Schlumberger, along with Gazprom Neft, the oil-producing arm of Russian state gas company Gazprom, is working on technology for the Bazhenov shale development project in Western Siberia.

Notably, there are no sanctions on Gazprom. Prior to the sanctions, Russia was an emerging market for the oil service industry. Oil majors such as ExxonMobil Corporation (XOM-Free Report) were planning to start drilling wells in the Russian Arctic. However, it is a different scenario now.

Schlumberger currently has a Zacks Rank #3 (Hold). A better-ranked stock in the oil and gas sector like Sunoco Logistics Partners L.P (SXL-Free Report), sporting a Zacks Rank #1 (Strong Buy), is expected to perform better.

Williams-Sonoma Going Strong into eCommerce, Risks Persist

On Aug 12, we initiated coverage on Williams-Sonoma, Inc. (WSM-Free Report), a leading specialty retailer of home furnishing products.

However, the company depends on the U.S housing market and overall slow macroeconomic conditions.

We are encouraged by Williams-Sonoma’s strong portfolio. The company offers premium quality products and has some of the most popular brands in home furnishing, namely Williams-Sonoma, Pottery Barn, Pottery Barn Kids, West Elm, PBteen Rejuvenation and Mark and Graham. The company’s multi-brand, multi-channel format gives it’s a competitive advantage.

The company’s size gives it a scale advantage and provides the company with flexibility and leverage in marketing spend, which subsequently improves productivity and margins. Headquartered in San Francisco, CA, Williams-Sonoma’s leading position as an e-commerce retailer is also commendable.

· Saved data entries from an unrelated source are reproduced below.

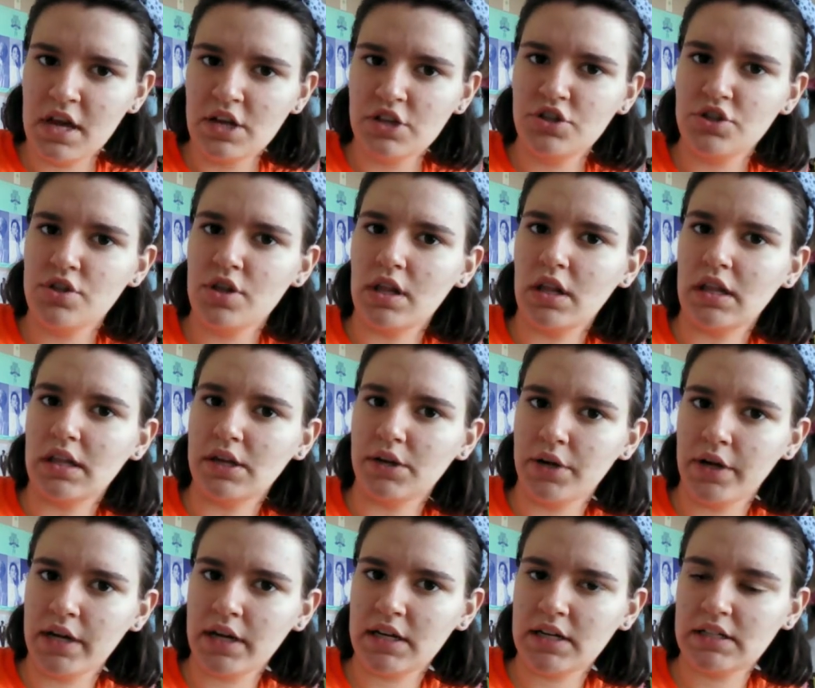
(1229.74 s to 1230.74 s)
to the
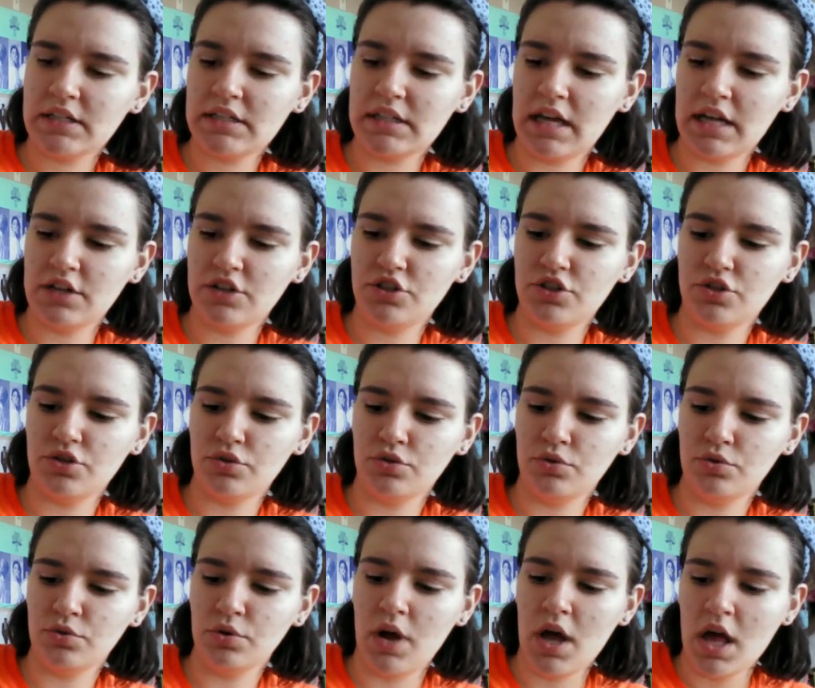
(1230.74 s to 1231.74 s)
lyrics and
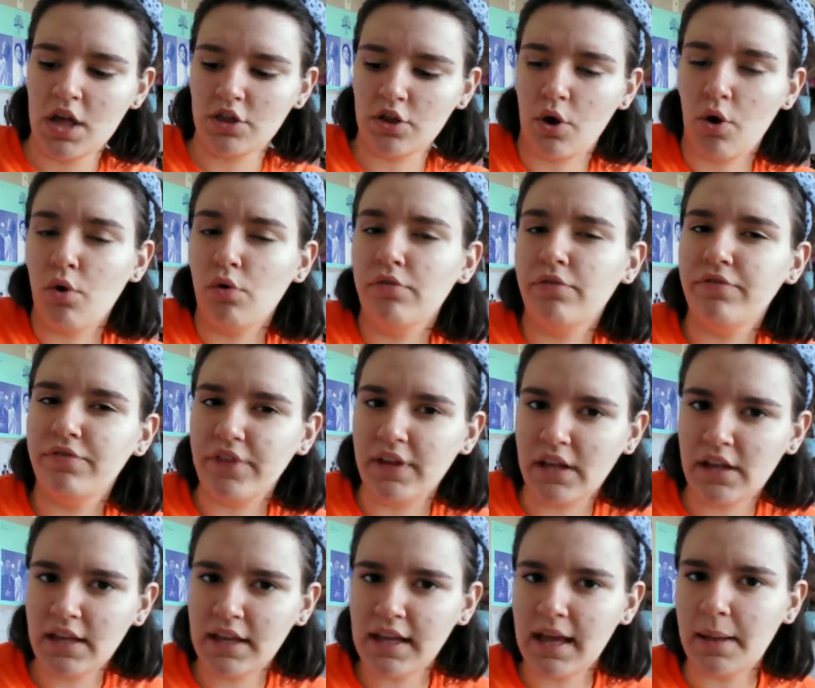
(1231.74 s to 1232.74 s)
to the whole
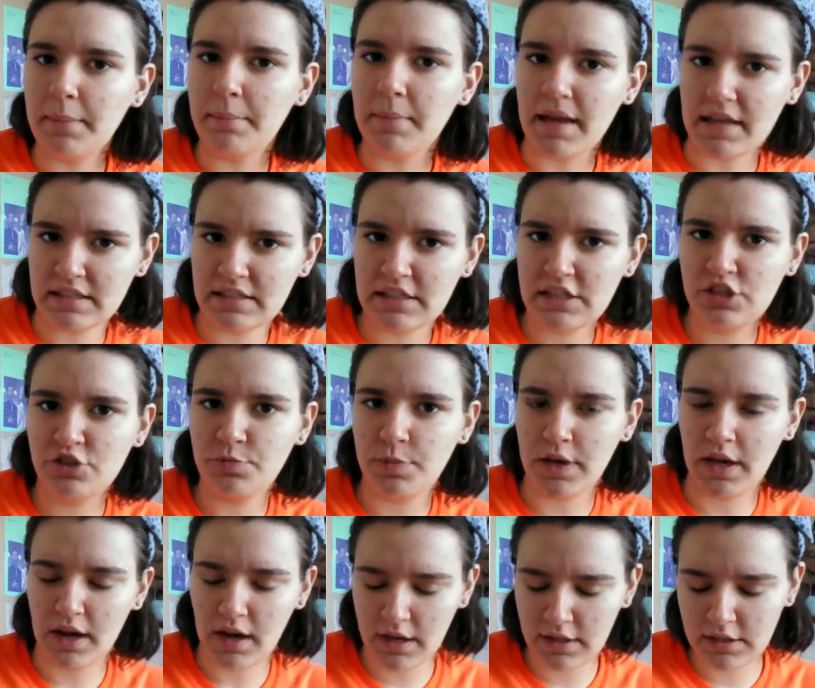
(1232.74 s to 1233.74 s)
feeling and message
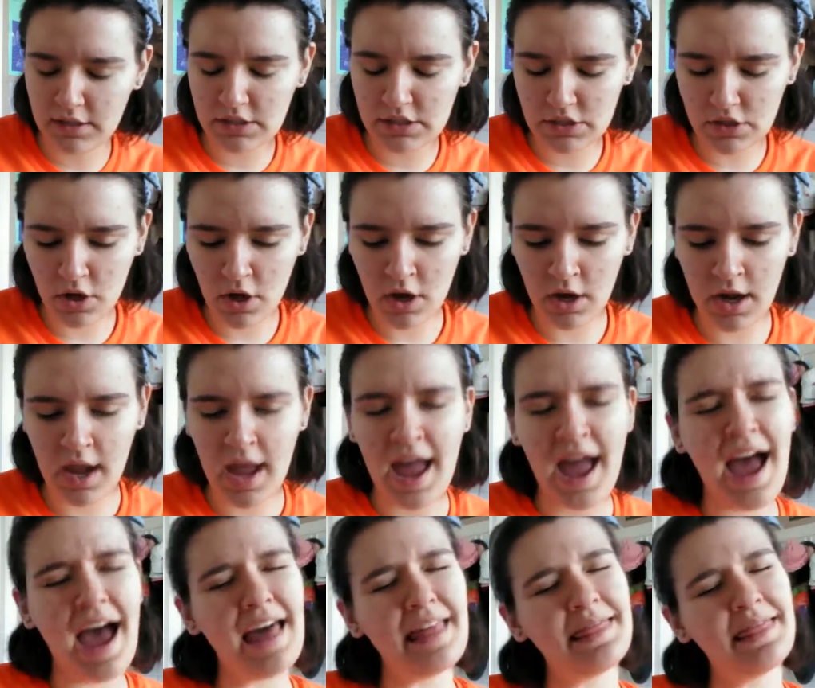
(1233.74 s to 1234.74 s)
behind the song.
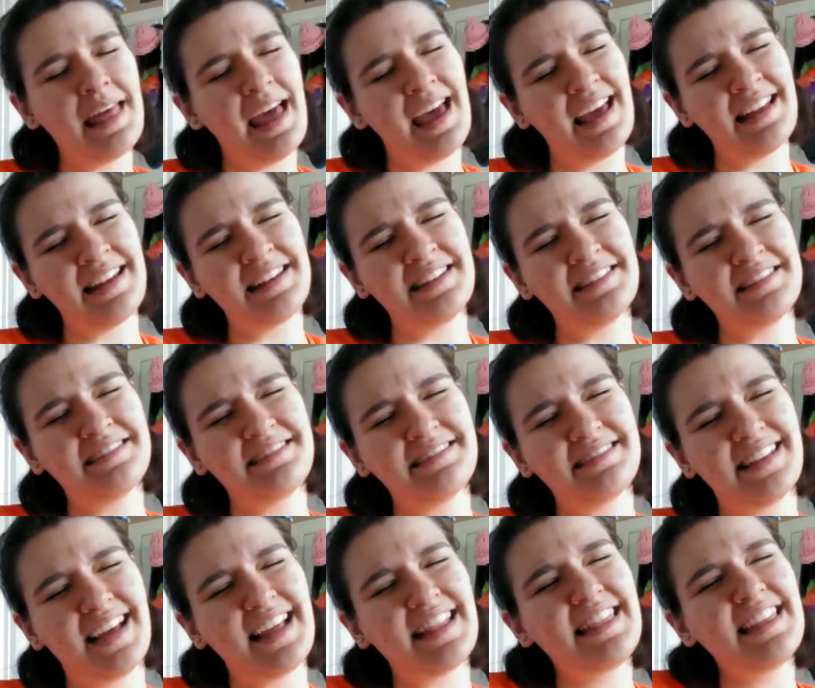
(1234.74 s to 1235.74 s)
And then
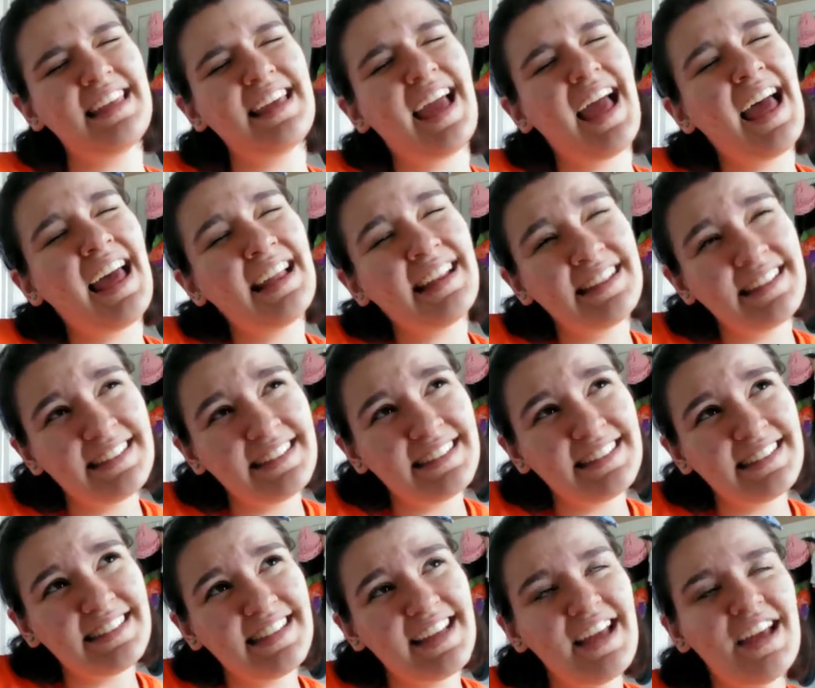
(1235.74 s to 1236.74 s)
at the
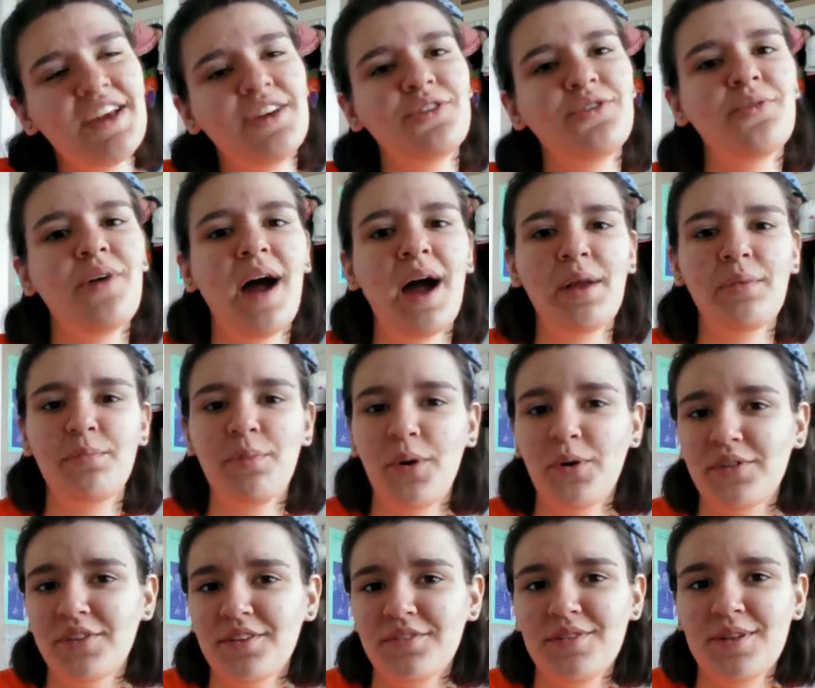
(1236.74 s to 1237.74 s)
end, you had
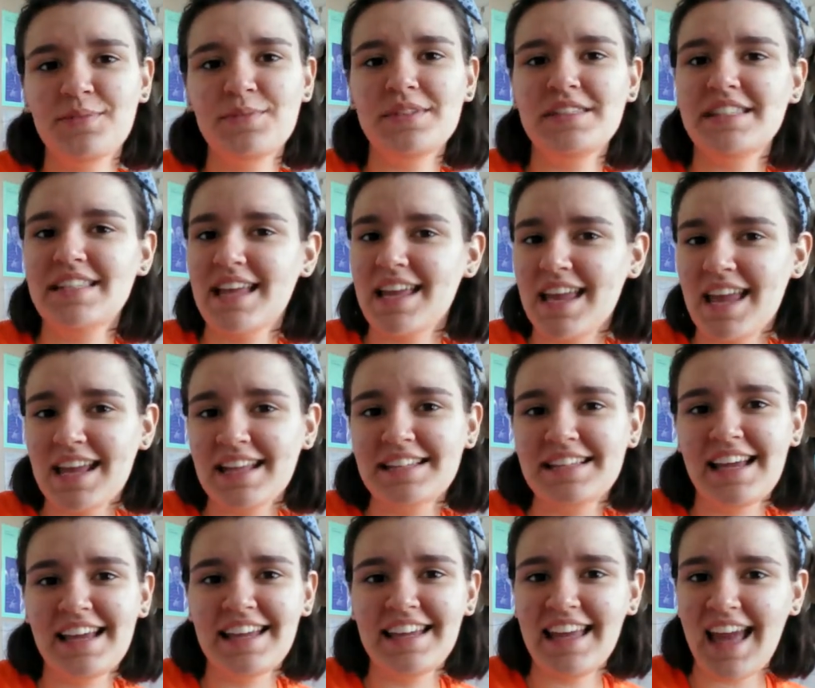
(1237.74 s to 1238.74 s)
both of them singing
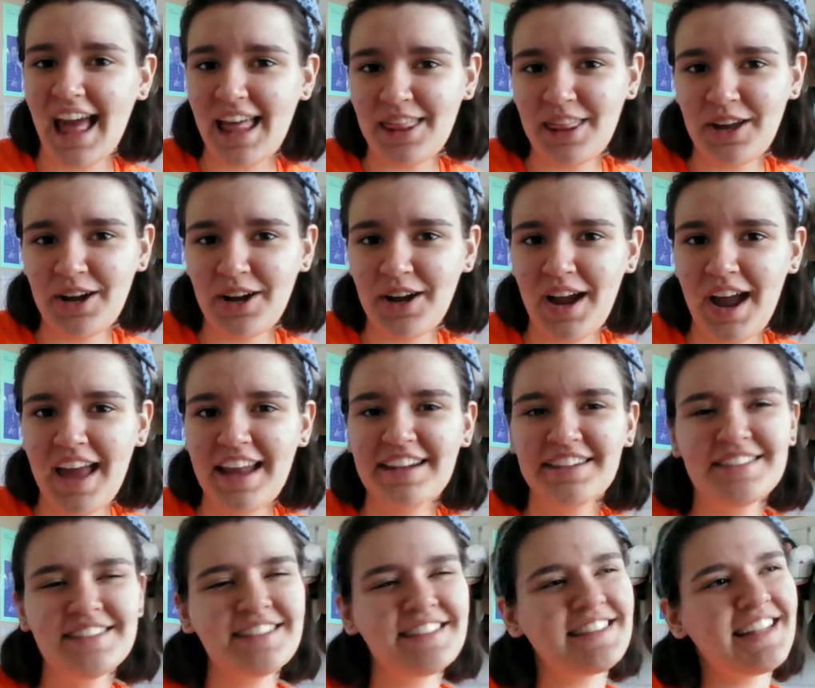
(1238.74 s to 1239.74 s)
together, and
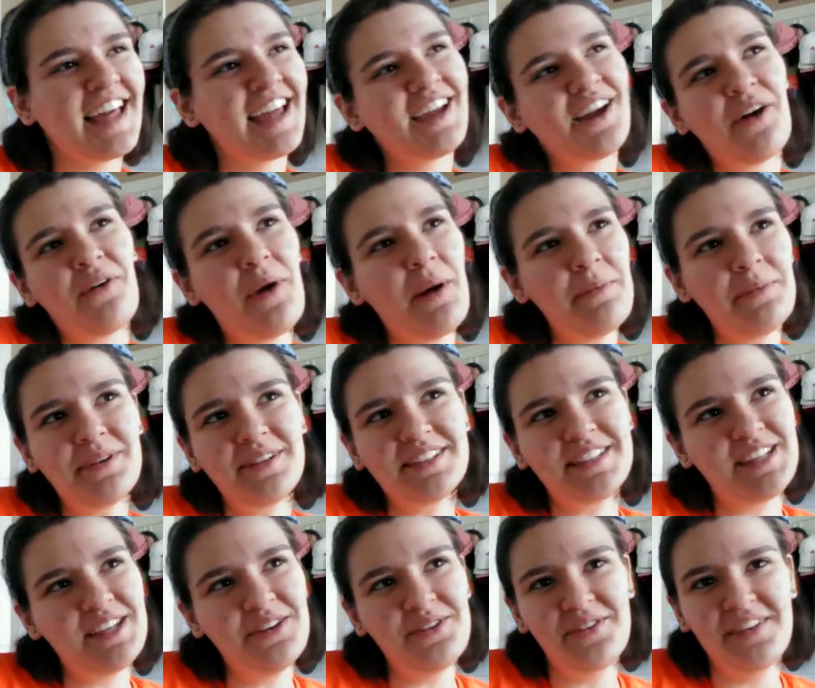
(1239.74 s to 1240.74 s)
I was just like, what more
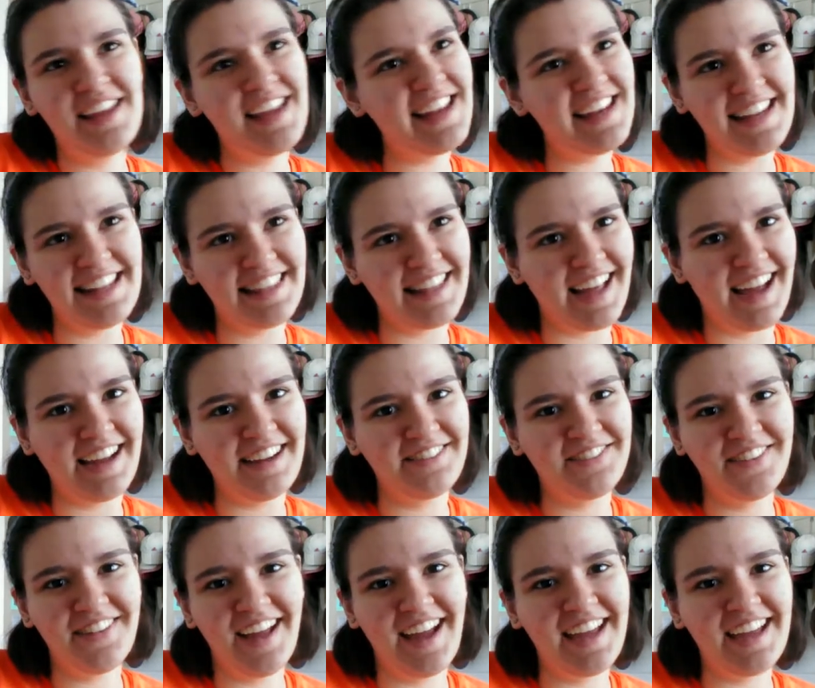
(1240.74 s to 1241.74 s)
do you need in
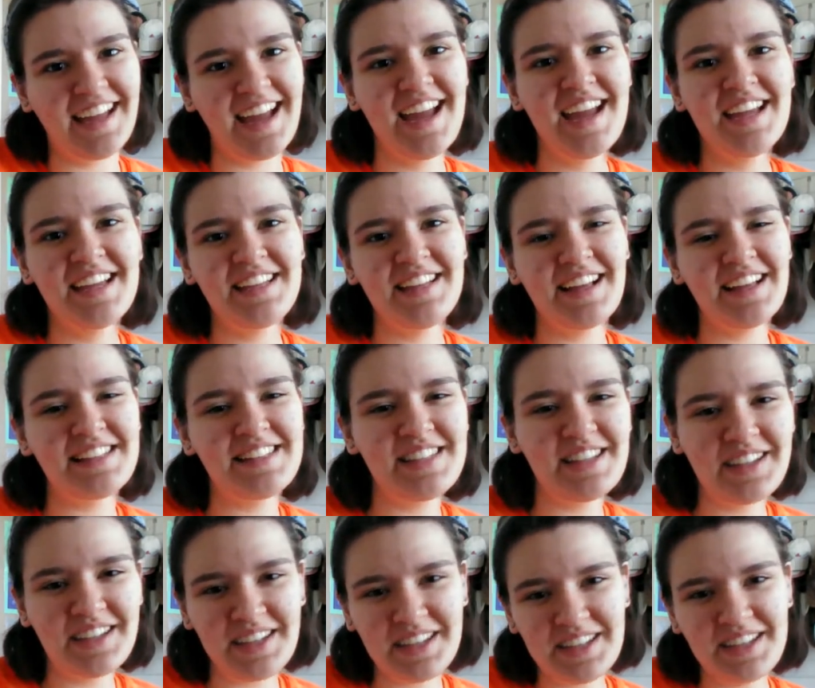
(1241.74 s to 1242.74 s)
life? Like,
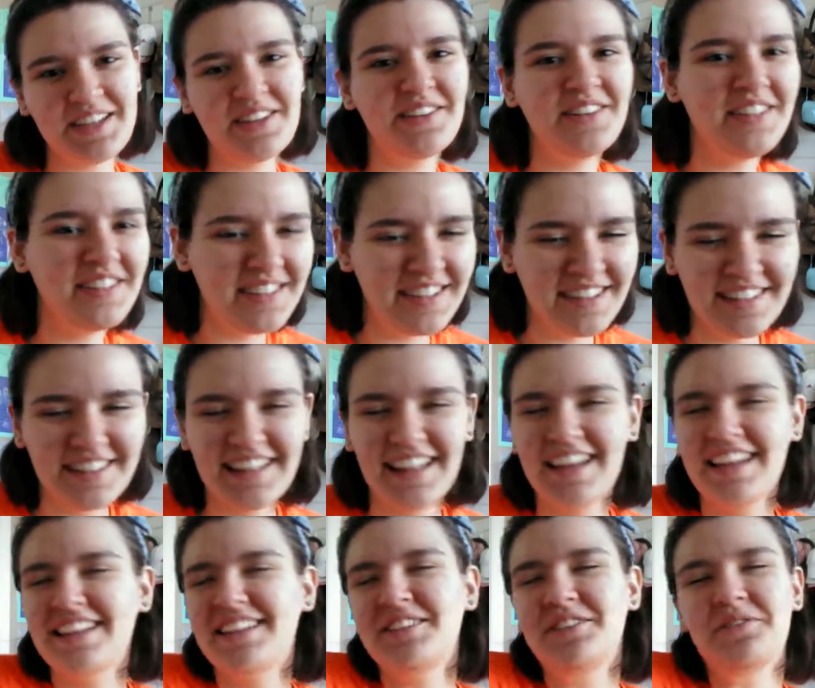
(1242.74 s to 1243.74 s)
Yesung and Kyohyun,
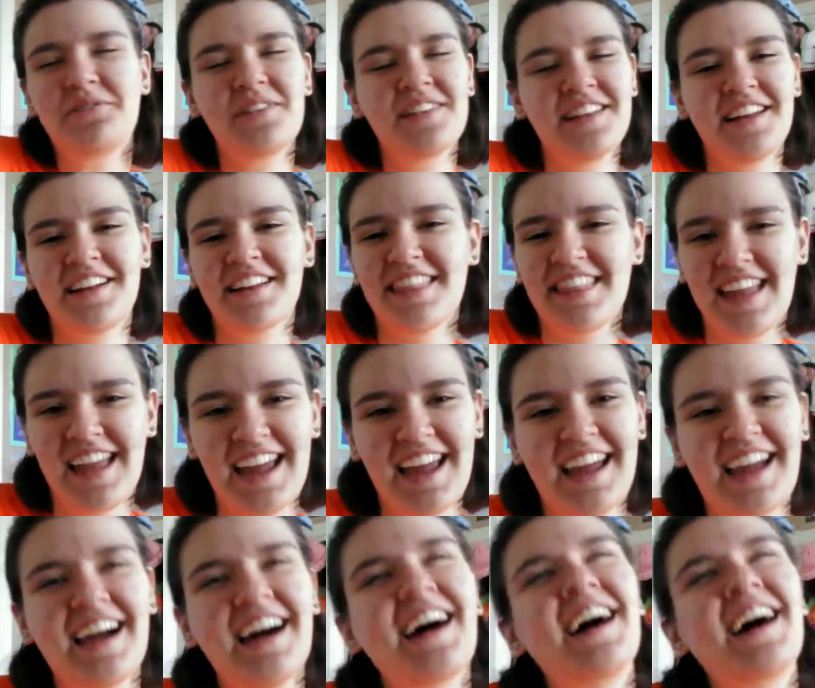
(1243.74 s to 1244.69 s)
like, doing their thing.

In addition, Williams-Sonoma enjoys a strong international presence. Other than United States, the company operates retail stores in the Canada, Puerto Rico, Australia, and the United Kingdom. The company is fast expanding its international footprint in order to gain market share and drive revenues.

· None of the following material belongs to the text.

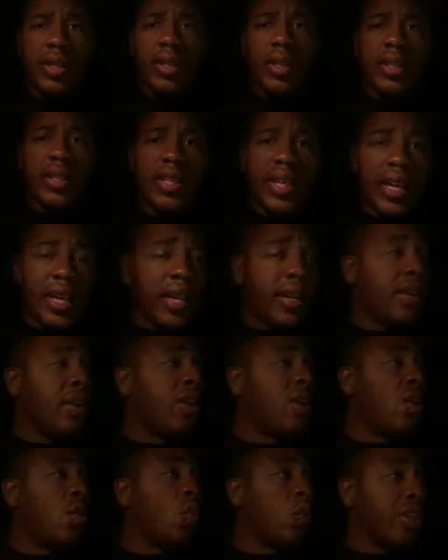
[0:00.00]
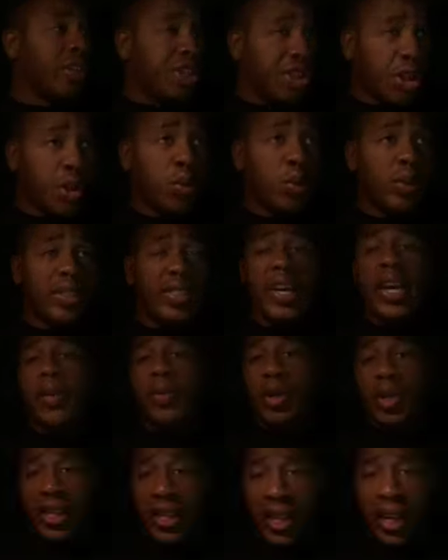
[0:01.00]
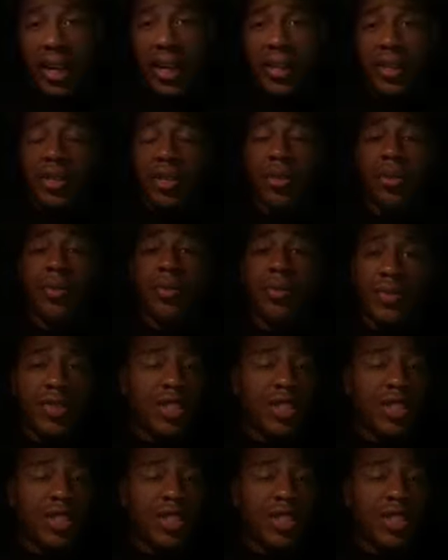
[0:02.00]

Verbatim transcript: than what you was able to get into.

Williams-Sonoma has posted solid revenues and profits since late 2011 on the back of product innovation, strong international presence, personalized service and strong marketing and execution.

However, Williams-Sonoma’s products primarily focus on home furnishings. The U.S. residential activity growth has slowed down in the second half of 2013 as well as early 2014. If the housing demand worsens in future quarters, demand for WSM’s products could be hurt.

Williams-Sonoma carries a Zacks Rank #2 (Buy).